As cases of the coronavirus have mounted over the last month, the term “patient zero” has begun popping up with astounding regularity. Sources from CNN to the BBC, The Washington Post to People, the New York Post to New York Governor Andrew Cuomo, have reported on supposed “patient zeros,” nearly all of the stories identifying these supposed first patients by name. This pattern has also spread beyond traditional sources of media. One fake news website ran an article titled, “COVID-19: Chinese Health Authorities Confirm Patient Zero ‘Had Sex With Bats,’” which was promptly shared on social media some 30,000 times. The Daily Show called Donald Trump the “patient zero” of a looming “pandumbic.” Such rhetoric can be dangerous: What might happen if a reader or a listener decided to enact some form of revenge on one of these “patient zeros,” helpfully identified by name? Reporting from Kenya has shown that the woman labeled that country’s “patient zero” has been subjected to relentless online bullying.
The immediate and widespread use of this phrase has prompted some criticism, on social media and in the broader media sphere. Andrew Lipman, an environmental historian, tweeted at Michael Barbaro, “You know that ‘patient zero’ is a myth, right? Journalists really need to avoid that phrase.” Helen Jenkins, an infectious disease epidemiologist, told Journalist’s Resource that the phrase “is highly stigmatizing and often wrong anyway.” And a historian of medicine named Richard A. McKay wrote an essay for The Conversation arguing that “patient zero” stories often give “expression to communal fears about dangerously reckless behaviour. On the surface, these stories seem motivated by science. Scratch a little deeper, though, and you will often uncover a desire to assign blame.”
McKay should know—he literally wrote the book on the history of the term and idea of “patient zero.” Likely in response to this pushback, The Daily changed the title of the “patient zero” episode on its website. But it is not so easy to undo the harm that comes with the label “patient zero.” Understanding the history of this phrase and the context in which it arose shows how much damage it has done, the lives it has affected, and the complicity of so many in positions of power who unthinkingly perpetuated it.

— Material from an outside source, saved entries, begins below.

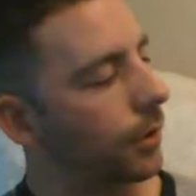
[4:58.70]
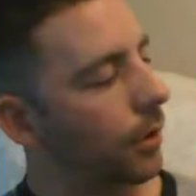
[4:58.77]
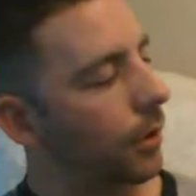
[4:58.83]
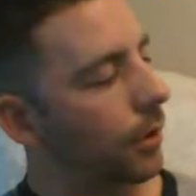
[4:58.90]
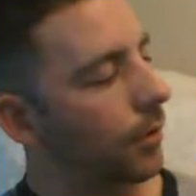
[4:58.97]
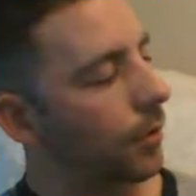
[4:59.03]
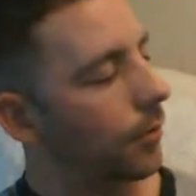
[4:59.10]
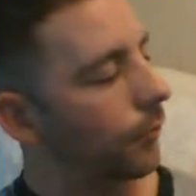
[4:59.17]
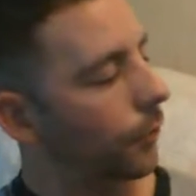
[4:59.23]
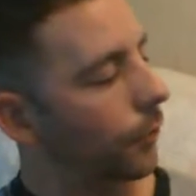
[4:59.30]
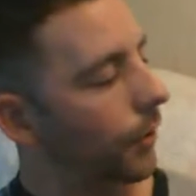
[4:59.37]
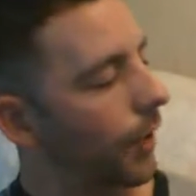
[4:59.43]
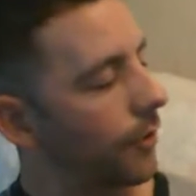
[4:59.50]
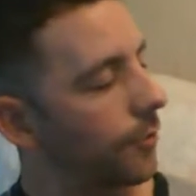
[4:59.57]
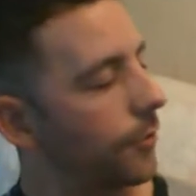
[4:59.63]
for
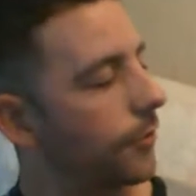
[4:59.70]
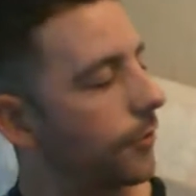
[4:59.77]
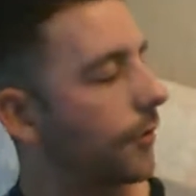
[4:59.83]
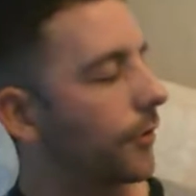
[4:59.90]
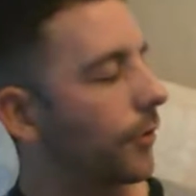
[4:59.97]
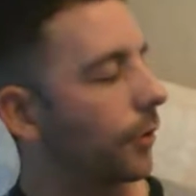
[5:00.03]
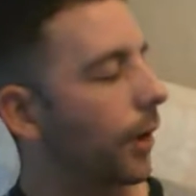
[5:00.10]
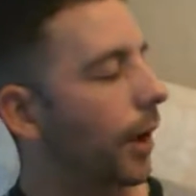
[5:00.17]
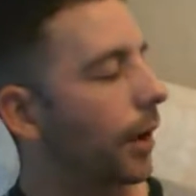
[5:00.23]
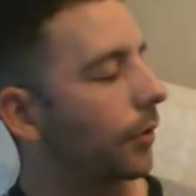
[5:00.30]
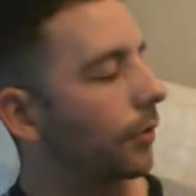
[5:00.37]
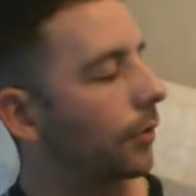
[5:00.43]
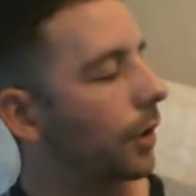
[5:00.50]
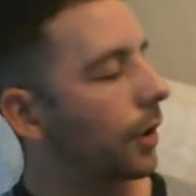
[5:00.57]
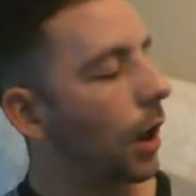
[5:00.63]
that specific round.
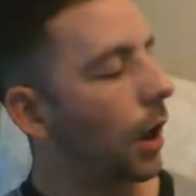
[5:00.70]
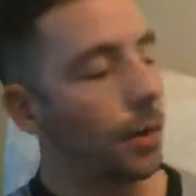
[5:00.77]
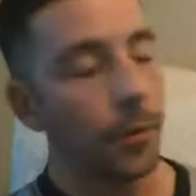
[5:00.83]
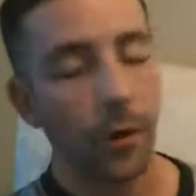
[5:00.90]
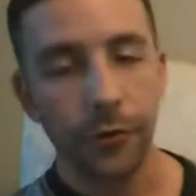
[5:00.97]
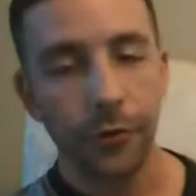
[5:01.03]
I'm also going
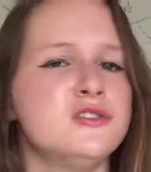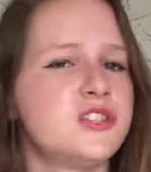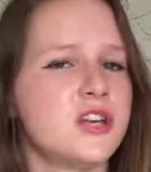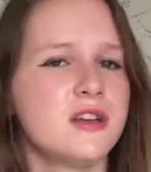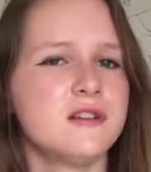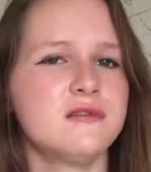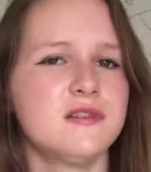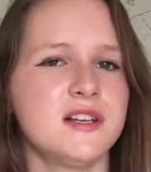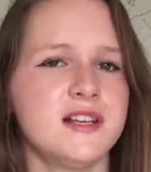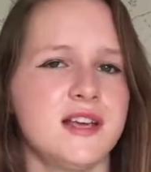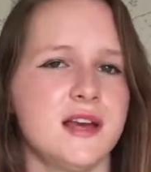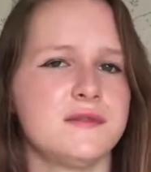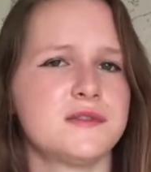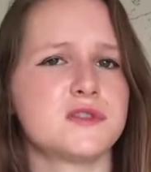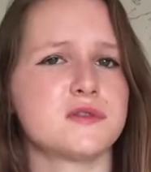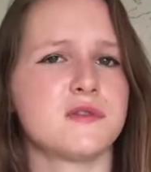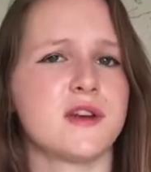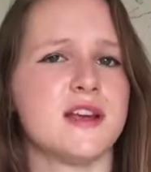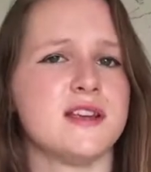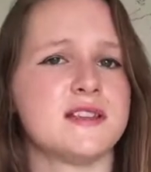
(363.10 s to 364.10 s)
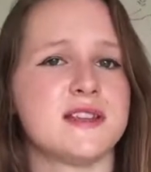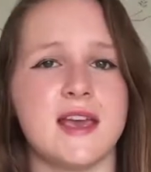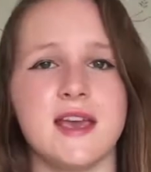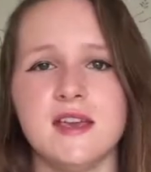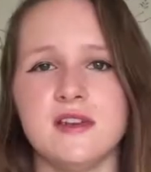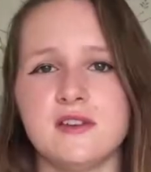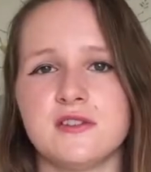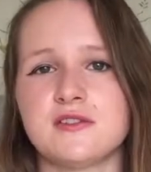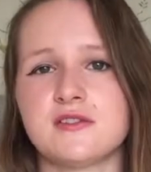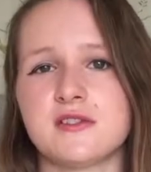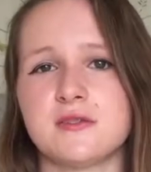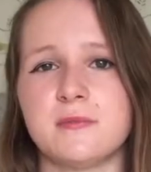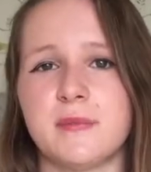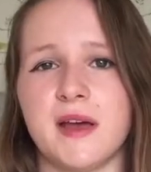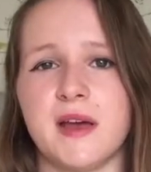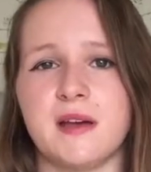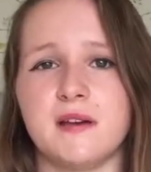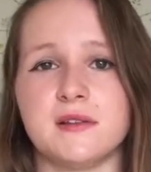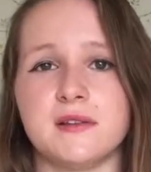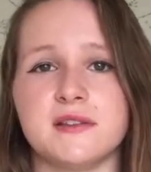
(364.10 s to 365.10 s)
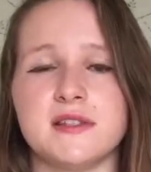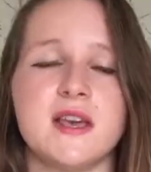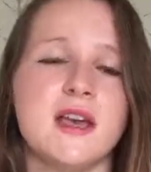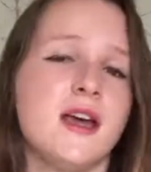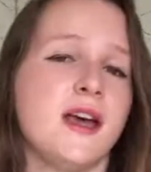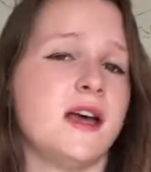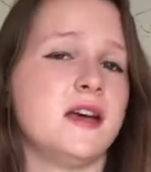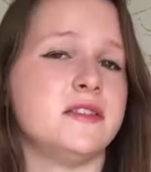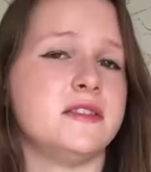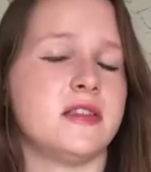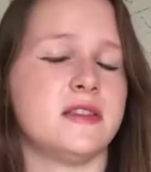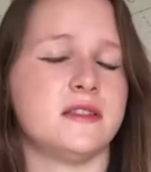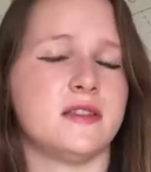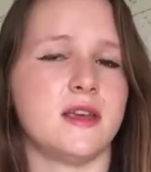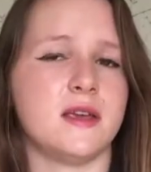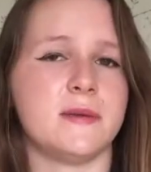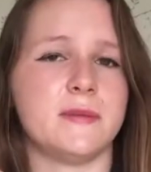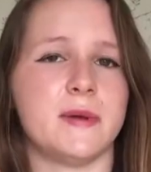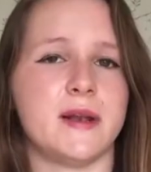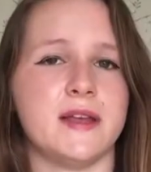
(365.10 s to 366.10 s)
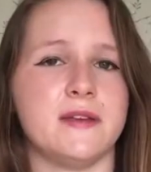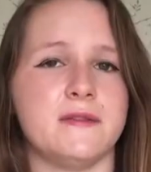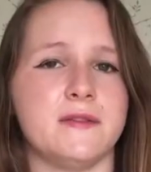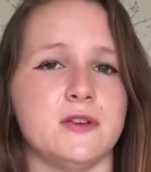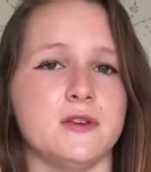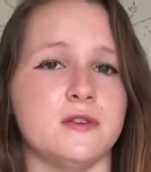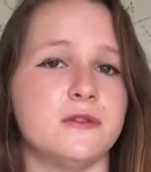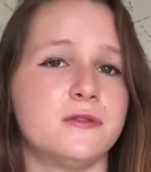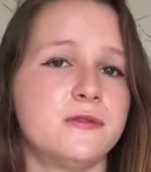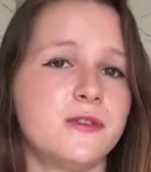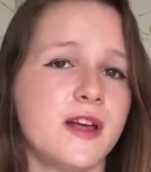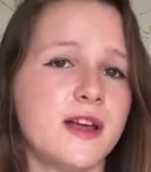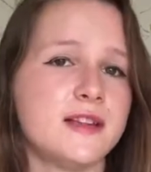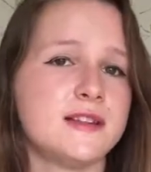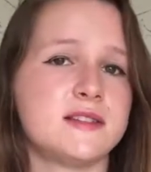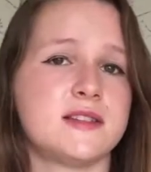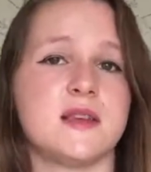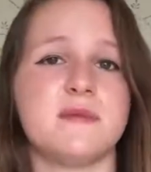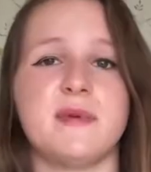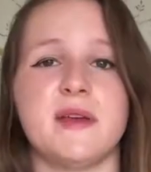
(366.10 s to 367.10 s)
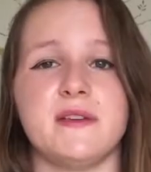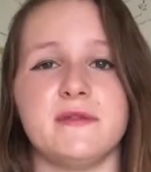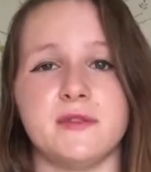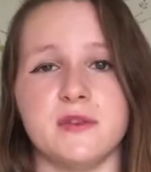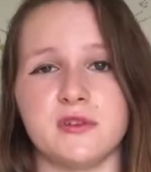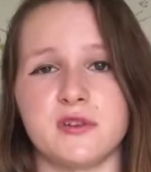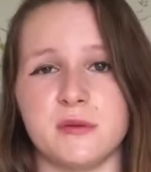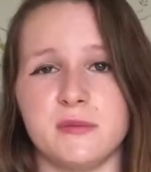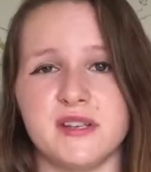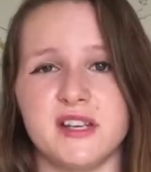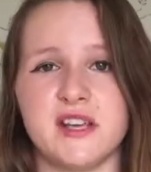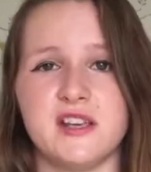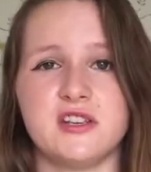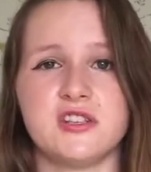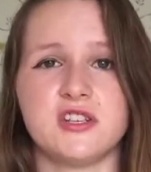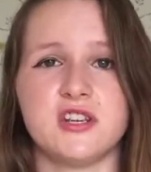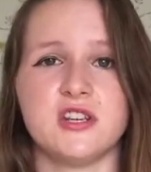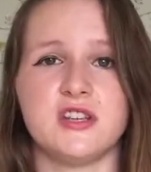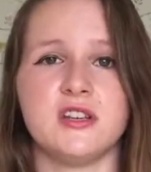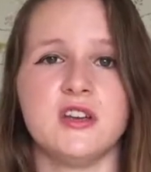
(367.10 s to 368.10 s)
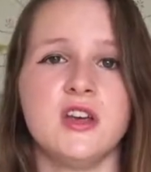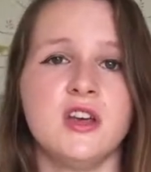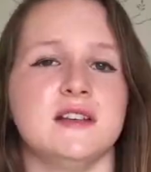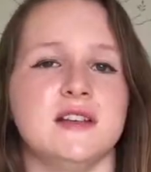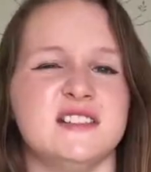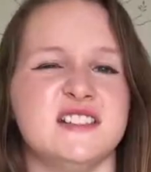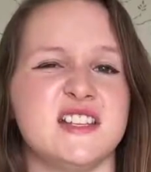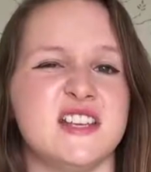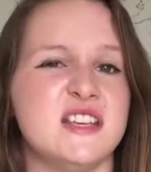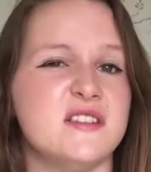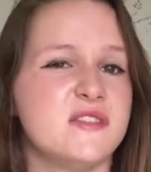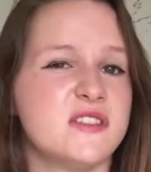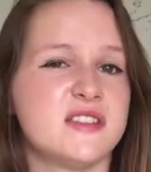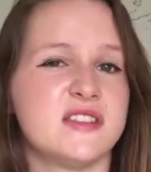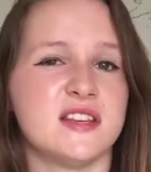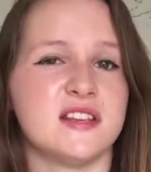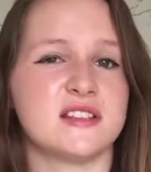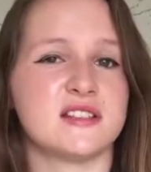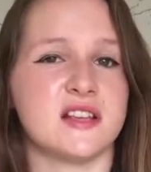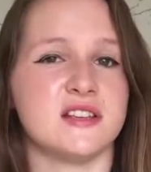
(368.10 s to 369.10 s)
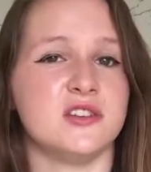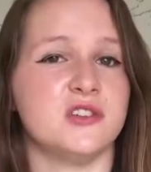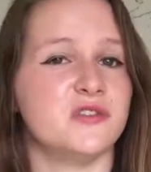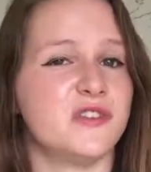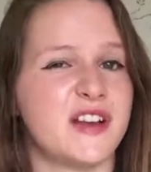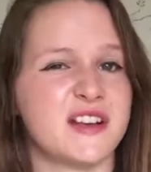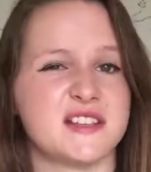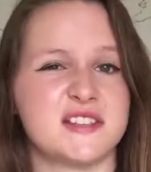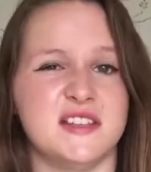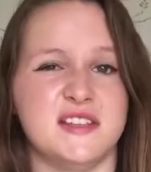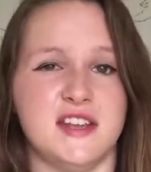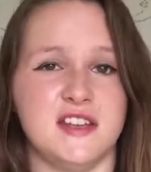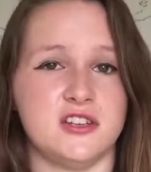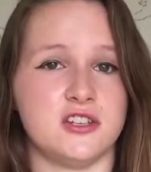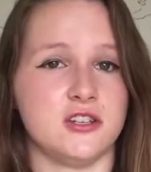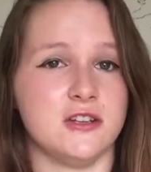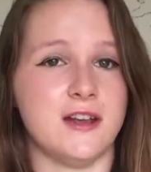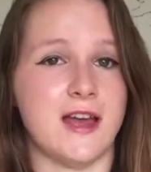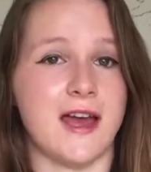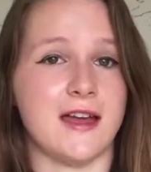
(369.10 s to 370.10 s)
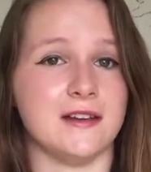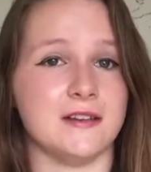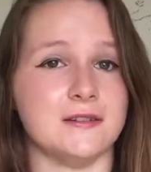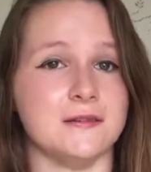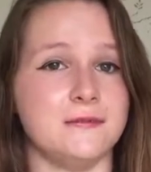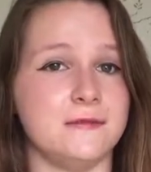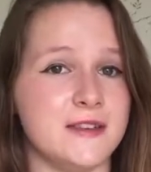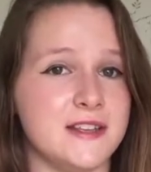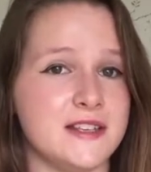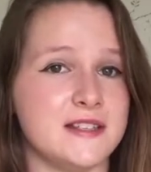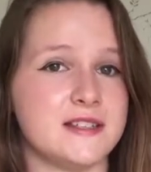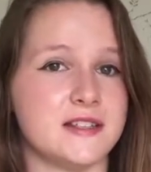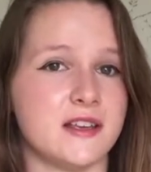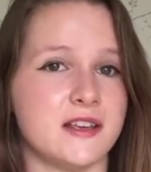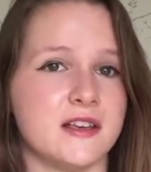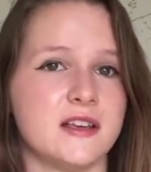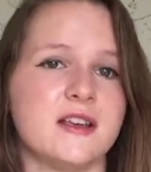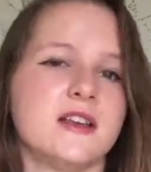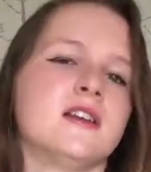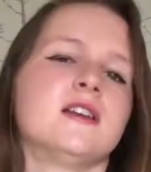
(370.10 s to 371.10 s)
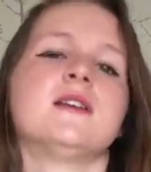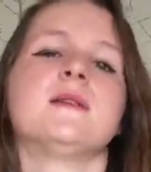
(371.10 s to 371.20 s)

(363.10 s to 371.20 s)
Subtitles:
You generally have to raise £800, and then they pay for your flights, they pay for your accommodation, and even things like your vaccination and visa.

McKay’s book, Patient Zero and the Making of the AIDS Epidemic, appeared in 2017, 30 years after the notion of “patient zero” exploded into the world’s consciousness. Back in 1987, with countless people worldwide succumbing to a terrifying illness and no cure in sight, the American journalist Randy Shilts published And the Band Played On: Politics, People, and the AIDS Epidemic, an immense nonfiction book chronicling the early history of HIV/AIDS. A bestseller and an instant classic, And the Band Played On introduced the world to Gaétan Dugas, a French-Canadian flight attendant whom Shilts called the “Patient Zero” of AIDS.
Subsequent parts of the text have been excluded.